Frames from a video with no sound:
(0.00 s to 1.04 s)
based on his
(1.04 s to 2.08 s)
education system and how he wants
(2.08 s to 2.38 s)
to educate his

============================================================

After reading the lines above, reproduce them all exactly.

Frames from a video with no sound:
(0.00 s to 1.04 s)
based on his
(1.04 s to 2.08 s)
education system and how he wants
(2.08 s to 2.38 s)
to educate his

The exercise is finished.